Batch Documentation Specialist 2Nd Shift

Our Batch Documentation Specialist plays a vital role in ensuring the highest quality and safety standards of our pharmaceutical products. Once you complete our training, your responsibilities will include maintaining and coordinating batch documentation for compliance with cGMP and company procedures with minimal supervision. You will review and write cGMP procedures under supervision, process changes in controlled batch records via Change Control process, issue effective documents including procedures, forms and batch records, process changes to the procedures and archive documentation to facilitate secure storage and ease of retrieval. Turn your passion for precision and your commitment to quality into a meaningful impact on healthcare across the US.

This is a full-time role for our 2nd shift, working Monday through Friday from 2:00 PM to 10:30 PM. This is a set, consistent schedule with minimum overtime requirements and based on site in our Bloomsbury, NJ location.
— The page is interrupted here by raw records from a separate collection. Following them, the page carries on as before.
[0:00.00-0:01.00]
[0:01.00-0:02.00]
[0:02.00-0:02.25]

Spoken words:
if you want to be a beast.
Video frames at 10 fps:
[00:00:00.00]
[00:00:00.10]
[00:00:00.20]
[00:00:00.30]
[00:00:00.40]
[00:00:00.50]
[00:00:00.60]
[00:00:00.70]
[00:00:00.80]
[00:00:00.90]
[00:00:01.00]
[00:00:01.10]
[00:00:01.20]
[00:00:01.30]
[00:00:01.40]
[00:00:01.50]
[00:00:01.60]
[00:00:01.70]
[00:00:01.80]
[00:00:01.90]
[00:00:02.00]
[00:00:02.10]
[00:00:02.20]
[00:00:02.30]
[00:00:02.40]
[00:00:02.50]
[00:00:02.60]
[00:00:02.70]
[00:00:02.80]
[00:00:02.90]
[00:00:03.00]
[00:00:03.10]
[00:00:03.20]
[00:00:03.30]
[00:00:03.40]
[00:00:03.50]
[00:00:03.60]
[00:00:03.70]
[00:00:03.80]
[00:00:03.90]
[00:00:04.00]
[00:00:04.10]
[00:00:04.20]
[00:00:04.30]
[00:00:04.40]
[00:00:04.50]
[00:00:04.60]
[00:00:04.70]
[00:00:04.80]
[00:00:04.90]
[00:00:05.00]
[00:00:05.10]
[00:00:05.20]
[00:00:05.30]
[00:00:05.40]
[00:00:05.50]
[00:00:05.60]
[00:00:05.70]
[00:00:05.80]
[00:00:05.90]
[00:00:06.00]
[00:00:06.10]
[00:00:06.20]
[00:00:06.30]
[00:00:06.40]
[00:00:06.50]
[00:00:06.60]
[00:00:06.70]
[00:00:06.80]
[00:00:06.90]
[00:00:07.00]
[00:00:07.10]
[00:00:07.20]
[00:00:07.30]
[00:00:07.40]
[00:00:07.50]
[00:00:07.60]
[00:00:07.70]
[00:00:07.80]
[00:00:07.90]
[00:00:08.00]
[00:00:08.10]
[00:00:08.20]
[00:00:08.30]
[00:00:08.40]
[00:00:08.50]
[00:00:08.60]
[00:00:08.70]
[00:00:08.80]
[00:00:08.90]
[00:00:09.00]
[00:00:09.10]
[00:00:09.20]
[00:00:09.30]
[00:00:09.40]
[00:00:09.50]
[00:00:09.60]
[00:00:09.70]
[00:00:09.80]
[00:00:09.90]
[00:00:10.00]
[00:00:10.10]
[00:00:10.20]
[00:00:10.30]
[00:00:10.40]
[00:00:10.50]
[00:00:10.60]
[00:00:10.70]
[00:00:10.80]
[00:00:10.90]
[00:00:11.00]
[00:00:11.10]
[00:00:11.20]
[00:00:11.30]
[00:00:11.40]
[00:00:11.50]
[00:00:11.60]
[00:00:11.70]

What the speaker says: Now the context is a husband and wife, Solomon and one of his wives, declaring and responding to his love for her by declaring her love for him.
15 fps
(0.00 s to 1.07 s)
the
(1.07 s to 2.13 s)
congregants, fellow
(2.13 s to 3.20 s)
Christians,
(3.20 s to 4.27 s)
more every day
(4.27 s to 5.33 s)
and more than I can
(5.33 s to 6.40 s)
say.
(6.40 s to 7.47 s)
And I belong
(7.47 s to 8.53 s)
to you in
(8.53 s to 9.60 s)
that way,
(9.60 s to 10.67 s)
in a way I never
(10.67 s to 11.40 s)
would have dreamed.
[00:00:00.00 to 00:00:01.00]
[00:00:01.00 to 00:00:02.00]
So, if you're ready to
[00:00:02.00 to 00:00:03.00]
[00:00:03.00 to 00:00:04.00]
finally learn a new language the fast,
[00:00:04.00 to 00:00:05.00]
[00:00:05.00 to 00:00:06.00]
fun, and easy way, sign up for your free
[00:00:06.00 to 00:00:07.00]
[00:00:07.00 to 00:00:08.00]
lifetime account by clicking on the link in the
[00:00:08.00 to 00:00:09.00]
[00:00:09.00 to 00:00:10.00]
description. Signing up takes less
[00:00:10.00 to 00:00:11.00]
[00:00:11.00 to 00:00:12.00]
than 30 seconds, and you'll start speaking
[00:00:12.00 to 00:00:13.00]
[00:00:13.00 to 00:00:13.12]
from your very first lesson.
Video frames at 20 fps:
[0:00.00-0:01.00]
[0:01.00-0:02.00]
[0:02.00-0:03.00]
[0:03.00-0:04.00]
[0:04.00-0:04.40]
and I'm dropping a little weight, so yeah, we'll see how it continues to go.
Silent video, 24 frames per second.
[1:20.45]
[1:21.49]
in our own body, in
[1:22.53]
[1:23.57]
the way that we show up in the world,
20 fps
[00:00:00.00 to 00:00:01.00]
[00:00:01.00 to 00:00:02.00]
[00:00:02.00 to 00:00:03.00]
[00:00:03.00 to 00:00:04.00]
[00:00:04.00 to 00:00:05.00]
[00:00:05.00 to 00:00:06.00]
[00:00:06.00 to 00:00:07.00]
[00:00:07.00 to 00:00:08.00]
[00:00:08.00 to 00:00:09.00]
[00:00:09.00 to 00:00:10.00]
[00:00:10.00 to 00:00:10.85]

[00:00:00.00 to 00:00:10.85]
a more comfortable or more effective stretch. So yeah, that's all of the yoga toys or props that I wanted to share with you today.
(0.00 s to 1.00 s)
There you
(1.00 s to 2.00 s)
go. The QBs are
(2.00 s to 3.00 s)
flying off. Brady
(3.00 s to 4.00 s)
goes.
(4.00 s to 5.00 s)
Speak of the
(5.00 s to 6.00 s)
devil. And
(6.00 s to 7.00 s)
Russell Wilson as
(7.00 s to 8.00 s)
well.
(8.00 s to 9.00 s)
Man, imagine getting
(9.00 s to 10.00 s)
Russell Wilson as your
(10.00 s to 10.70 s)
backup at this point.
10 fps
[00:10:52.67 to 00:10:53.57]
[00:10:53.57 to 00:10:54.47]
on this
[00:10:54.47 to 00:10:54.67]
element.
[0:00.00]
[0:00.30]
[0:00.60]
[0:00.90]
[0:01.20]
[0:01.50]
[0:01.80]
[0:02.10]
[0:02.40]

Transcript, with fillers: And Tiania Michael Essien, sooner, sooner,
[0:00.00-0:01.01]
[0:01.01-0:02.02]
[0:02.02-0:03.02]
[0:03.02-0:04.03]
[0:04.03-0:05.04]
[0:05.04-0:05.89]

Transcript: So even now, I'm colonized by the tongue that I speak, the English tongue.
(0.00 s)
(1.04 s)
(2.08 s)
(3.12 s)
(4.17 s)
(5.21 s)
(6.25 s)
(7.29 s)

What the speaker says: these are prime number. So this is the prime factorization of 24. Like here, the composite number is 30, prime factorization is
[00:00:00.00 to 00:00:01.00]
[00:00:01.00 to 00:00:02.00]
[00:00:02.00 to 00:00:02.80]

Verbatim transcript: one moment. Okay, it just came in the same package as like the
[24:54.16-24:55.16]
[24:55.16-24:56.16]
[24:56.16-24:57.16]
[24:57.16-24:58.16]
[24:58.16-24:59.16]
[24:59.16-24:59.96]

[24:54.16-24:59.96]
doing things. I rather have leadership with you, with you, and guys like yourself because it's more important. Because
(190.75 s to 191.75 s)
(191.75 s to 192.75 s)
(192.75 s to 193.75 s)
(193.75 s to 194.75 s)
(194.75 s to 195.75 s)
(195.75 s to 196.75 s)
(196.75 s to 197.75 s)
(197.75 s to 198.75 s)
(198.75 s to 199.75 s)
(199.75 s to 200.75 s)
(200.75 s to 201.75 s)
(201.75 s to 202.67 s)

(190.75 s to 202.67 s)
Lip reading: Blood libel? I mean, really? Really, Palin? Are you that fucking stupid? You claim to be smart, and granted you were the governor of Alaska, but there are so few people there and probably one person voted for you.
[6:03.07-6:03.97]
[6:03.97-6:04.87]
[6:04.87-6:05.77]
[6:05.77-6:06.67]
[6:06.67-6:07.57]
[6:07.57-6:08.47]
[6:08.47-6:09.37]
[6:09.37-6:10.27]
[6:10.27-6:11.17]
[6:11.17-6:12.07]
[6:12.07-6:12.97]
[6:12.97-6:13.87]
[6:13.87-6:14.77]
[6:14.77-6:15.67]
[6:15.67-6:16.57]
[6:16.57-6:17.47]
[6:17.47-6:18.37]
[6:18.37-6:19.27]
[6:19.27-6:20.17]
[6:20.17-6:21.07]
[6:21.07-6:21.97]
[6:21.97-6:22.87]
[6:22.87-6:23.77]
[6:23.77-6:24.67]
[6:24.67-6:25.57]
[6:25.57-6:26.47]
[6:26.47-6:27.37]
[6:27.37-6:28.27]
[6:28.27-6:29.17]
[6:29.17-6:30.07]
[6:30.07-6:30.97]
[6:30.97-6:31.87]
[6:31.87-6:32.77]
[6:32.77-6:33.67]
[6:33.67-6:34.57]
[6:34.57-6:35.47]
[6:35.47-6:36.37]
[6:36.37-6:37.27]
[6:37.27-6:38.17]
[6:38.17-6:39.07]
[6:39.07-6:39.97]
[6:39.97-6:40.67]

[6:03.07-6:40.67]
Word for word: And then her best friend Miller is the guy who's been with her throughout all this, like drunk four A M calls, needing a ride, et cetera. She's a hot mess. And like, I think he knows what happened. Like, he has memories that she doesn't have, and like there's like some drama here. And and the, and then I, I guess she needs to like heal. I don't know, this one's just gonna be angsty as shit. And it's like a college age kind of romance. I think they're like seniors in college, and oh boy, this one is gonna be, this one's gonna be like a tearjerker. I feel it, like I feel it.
This is a safety sensitive position that may be subject to random drug testing, in accordance with applicable laws.

What the Batch Documentation Specialist Does Each Day:

• Issue batch records as per the production schedule; Issue logbooks

• Maintain and execute procedures for document workflow, document retention, archiving and retrieval

• Facilitate with document retrieval during audits

• Coordinate assignment of procedures effective dates with training department

• Review and write document change requests

• Interact with other departments to address required updates to procedure, forms and/or batch records

• Generate workflows for creation, revisions, review, approval and implementation of procedures, forms, logbooks, and batch records

• Ensure documents always have the most current and up to date version

• Review documents for compliance with company standards for formatting, review, approvals, and implementation

• Perform gap analysis of all quality related procedures to ensure there are no gaps present

• Act as administrator of controlled documents used for Quality functions

• Participate in process improvements and projects within the company

Our Most Successful Batch Documentation Specialists:

• Are detail-oriented with strong organizational skills

• Are independent workers, but can work in a team environment

• Have good verbal and written communications skills

Minimum Requirements for this Role:

• A High School diploma or equivalent

• Able to successfully complete a drug and background check

• At least 6 months to 1 year experience at QuVa Pharma

• Proficient in Microsoft Office, Adobe, Word and Excel

• Must be currently authorized to work in the United States on a full-time basis; QuVa is not able to sponsor applicants for work visas

Any of the Following Will Give You an Edge:

• Bachelor's Degree in life science or related field

• Understanding in updating Standard Operating Procedure, with documentation of summary of changes and version control

• Understanding of archival process, preferred experience in document storage and controls

Benefits of Working at QuVa:

• Set, full-time, consistent work schedule

• Comprehensive health and wellness benefits including medical, dental and vision

• 401k retirement program with company match

• 17 paid days off plus 8 paid holidays per year

• National, industry-leading high growth company with future career advancement opportunities

About QuVa:

QuVa Pharma is a national, industry-leading, FDA registered 503B outsourcing services company that provides hospitals with essential medications in ready-to-administer injectable formats that are critical for effective patient care. We are leading the way with unmatched expertise in current Good Manufacturing Practices and sterile pharmaceutical manufacturing, and the highest quality and safety standards so hospitals can more confidently and reliably focus on patient care nationwide. As a leader in sterile compounding, we continue to invest in automation and integrated technologies to improve our production processes, safety, consistency, and product quality.

As part of our team, you'll experience being at the forefront of groundbreaking solutions, collaborating with brilliant minds, and making a tangible impact in healthcare delivery.

QuVa is an equal opportunity employer and is committed to creating and maintaining a work environment that is free from all forms of discrimination and harassment. QuVa's Equal Opportunity Policy prohibits harassment or discrimination due to age, ancestry, color, disability, gender, gender expression, gender identity, genetic information, marital status, medical condition, military or veteran status, national origin, race, religious creed, sex (including pregnancy, childbirth, breastfeeding, and any related medical conditions), sexual orientation, and any other characteristic or classification protected by applicable laws. All employment with QuVa is "at will."